No doubt he would have been drafted by both hockey leagues as well if only he knew how to skate. Winfield of course went on to a profitable and celebrated Major League Baseball career.
Rodgers and Winfield are just two examples of how the evil message to young black males was sent and solidified: If you are a superior athlete, you will not be held accountable for your actions. The message was received and is now evident in full bloom in the selfish, shallow athletes we see dominating big-time football and basketball today. And right there beside them is the total sports network to wave the banner high. Every night you can see the glorification of superior individual athletic ability at the expense of team play. To watch ESPN is to see that it is devoted to promoting a bizarre religious cult of the individual athlete.
It can't be hard to see how the glorification of individual athletic ability can degrade the quality of athletic performance. No need to even list examples, for they are available on a daily basis during this, one of the worst years in college basketball in memory. Offense is almost non-existent, yet the ESPN "critics" almost never mention the focus on individual play and the seeming inability of major college basketball players to work as a five-man unit to get the ball in the basket.
Football is every bit as bad. Half-hearted performances, terrible execution, dropped passes by players looking to make the "big play", the emphasis on "hitting" instead of solid tackling, undisciplined penalties galore and more have marred the college and pro games to the point where they have become frankly unwatchable.
This is the inevitable endpoint of the message that athletic ability is all that matters.
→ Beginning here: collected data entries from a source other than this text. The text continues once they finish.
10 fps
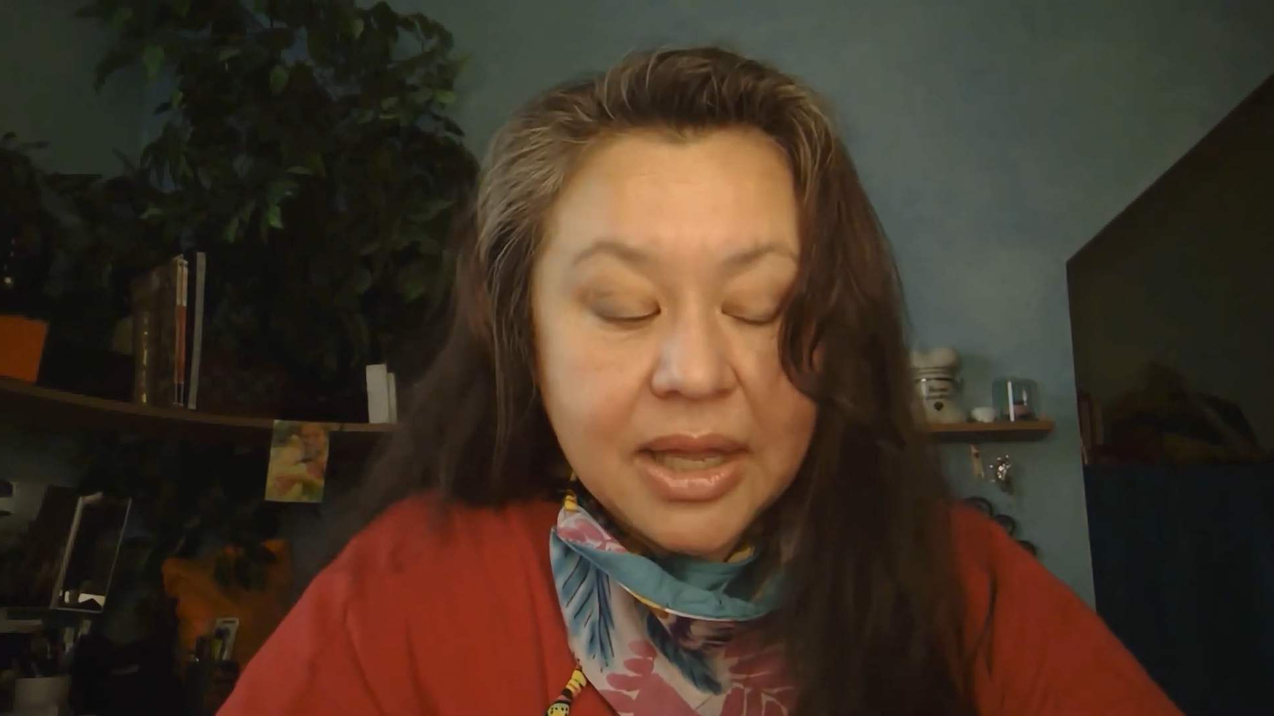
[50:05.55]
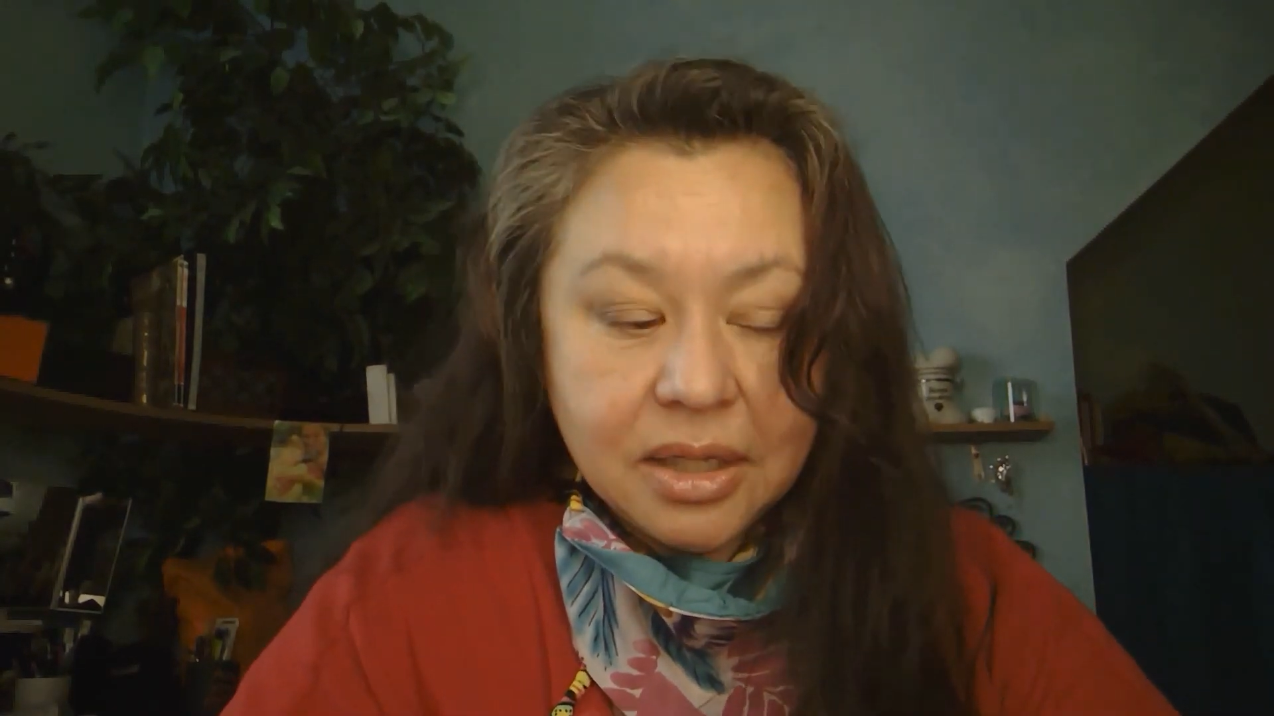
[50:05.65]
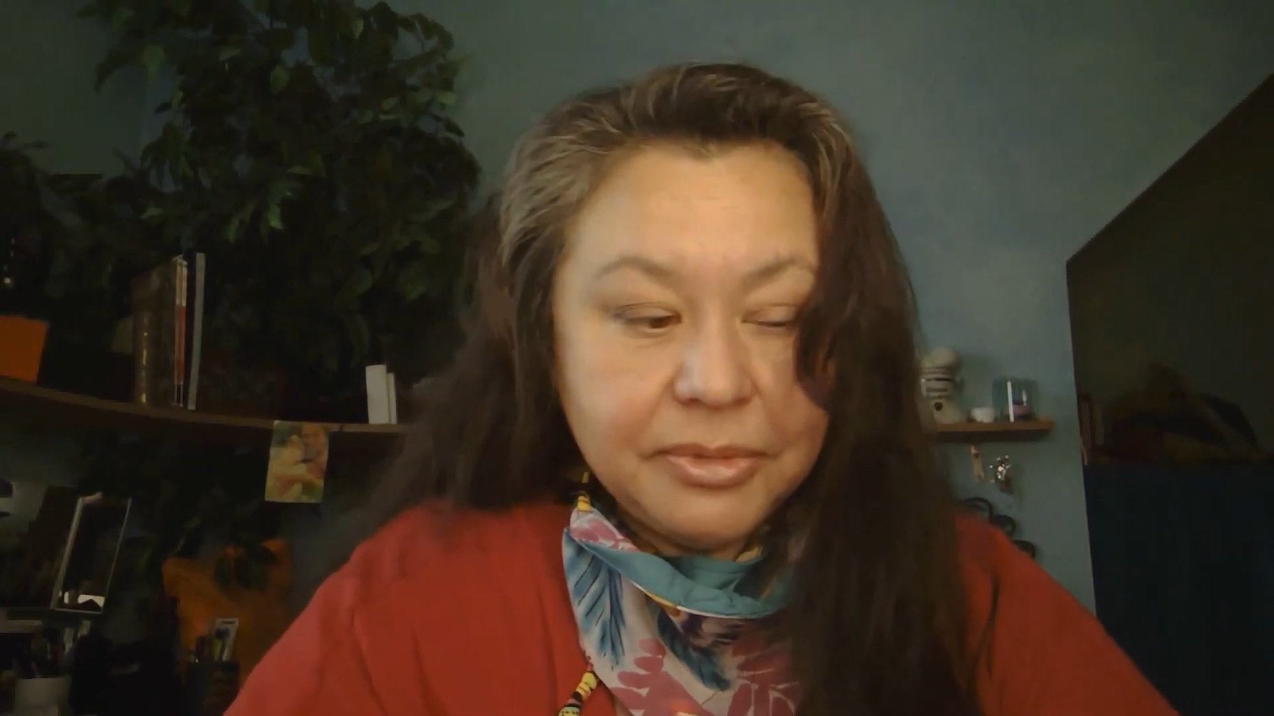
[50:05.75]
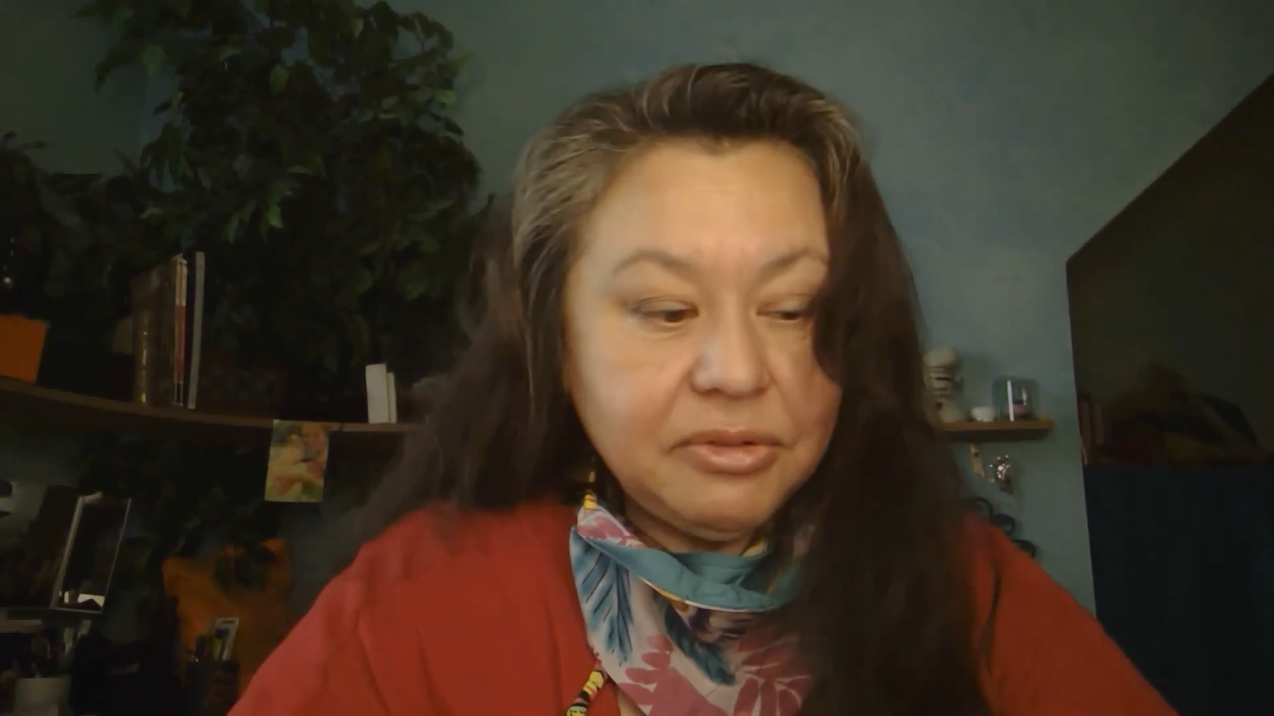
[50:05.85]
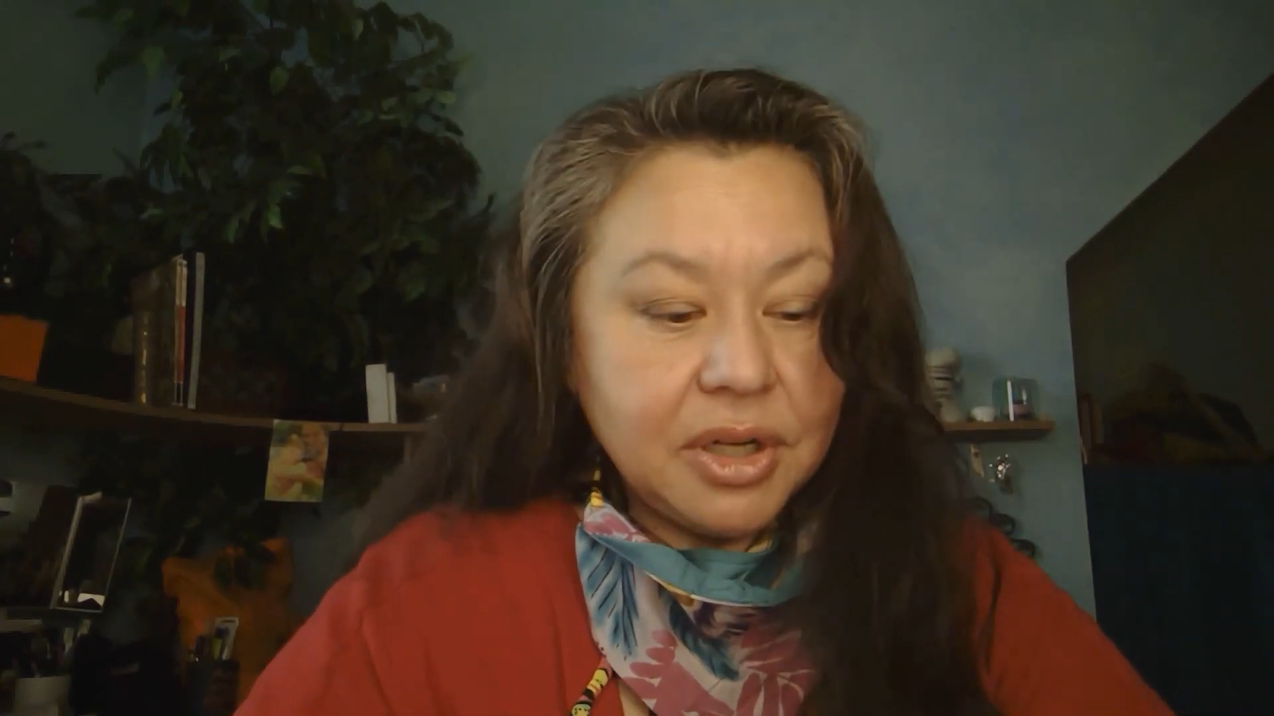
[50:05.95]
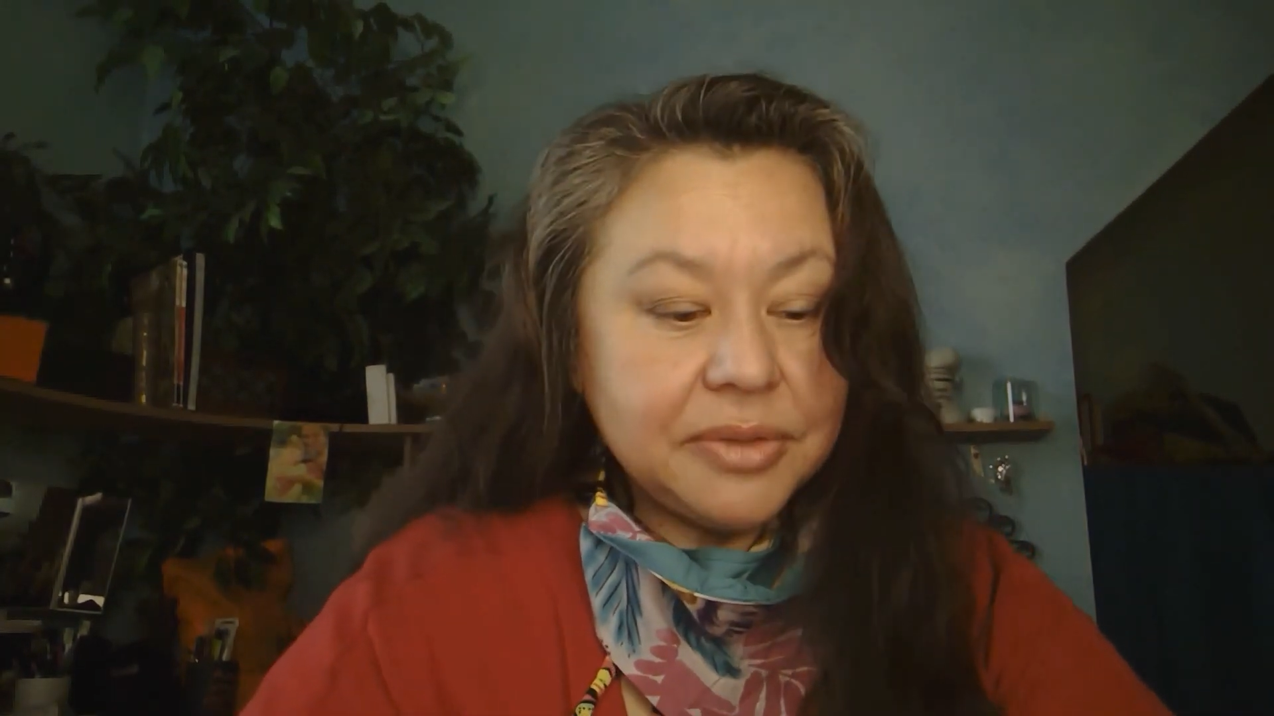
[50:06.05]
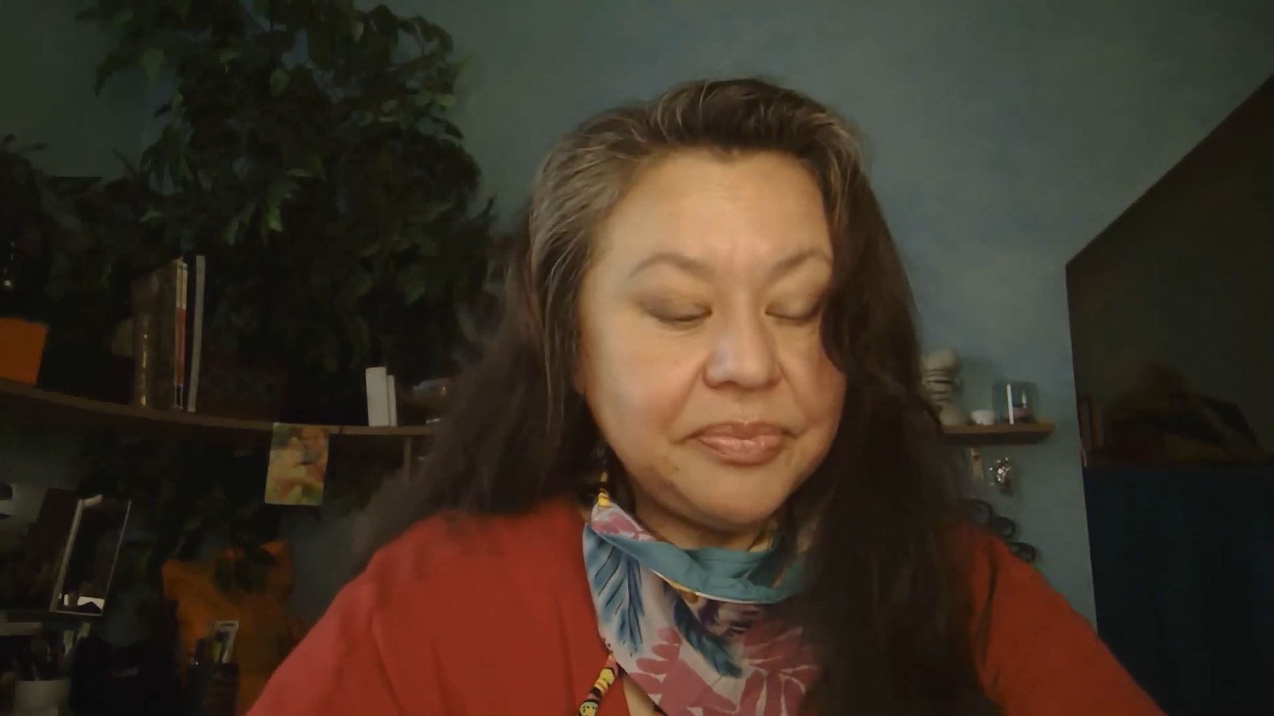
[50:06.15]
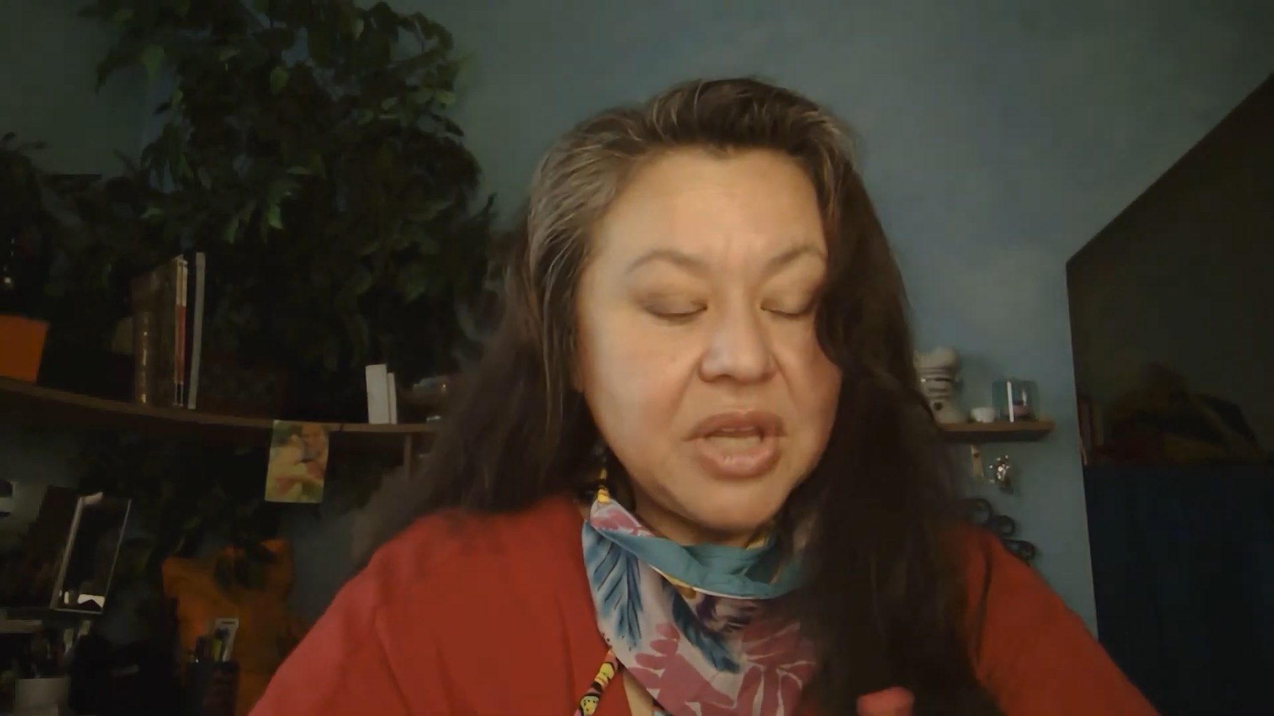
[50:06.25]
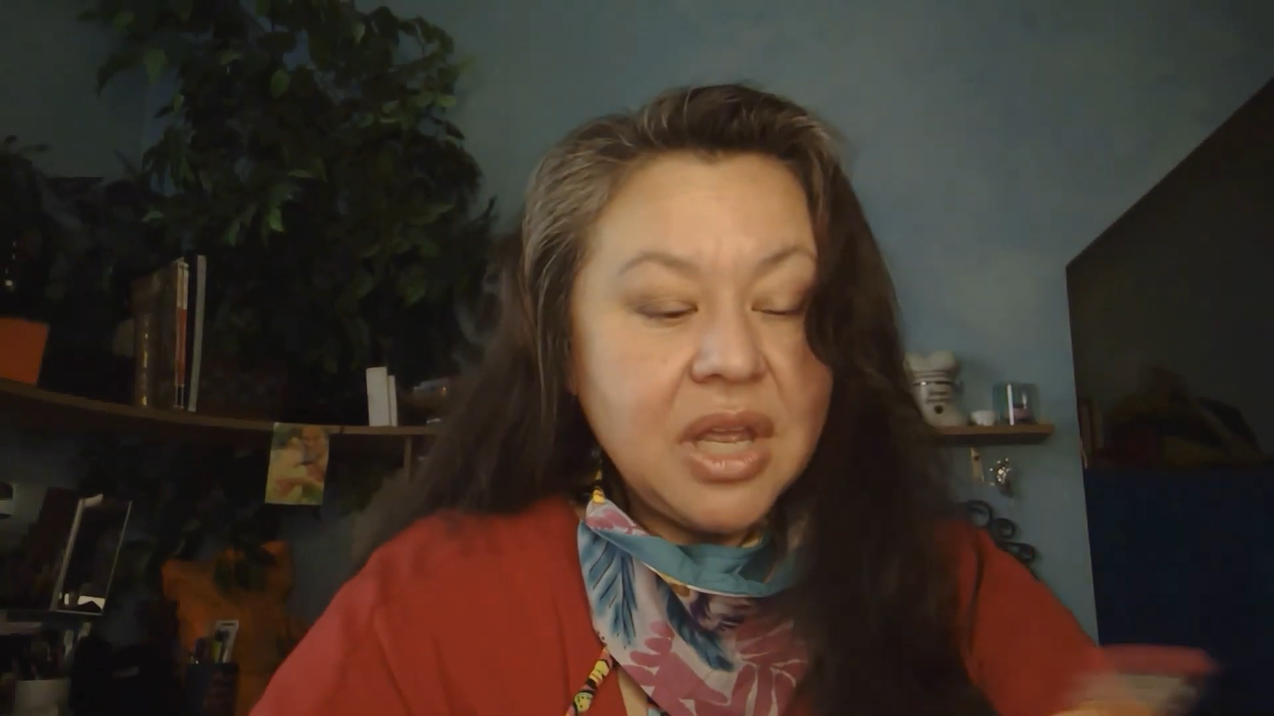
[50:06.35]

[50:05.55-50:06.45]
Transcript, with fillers: All right, folks,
We told our young black athletes that they could go to college and learn nothing, that they could commit serious crimes and keep playing, and we seem surprised when this and this happens.
An authentic examination of the lives and histories of black Americans by a sports network would at least consider the possibility that the ethics of modern, corporate professional and major college sports have helped warp the values of the young black males who strive in overwhelming numbers to make up the playing ranks. Don't hold your breath waiting for ESPN to tackle that next February.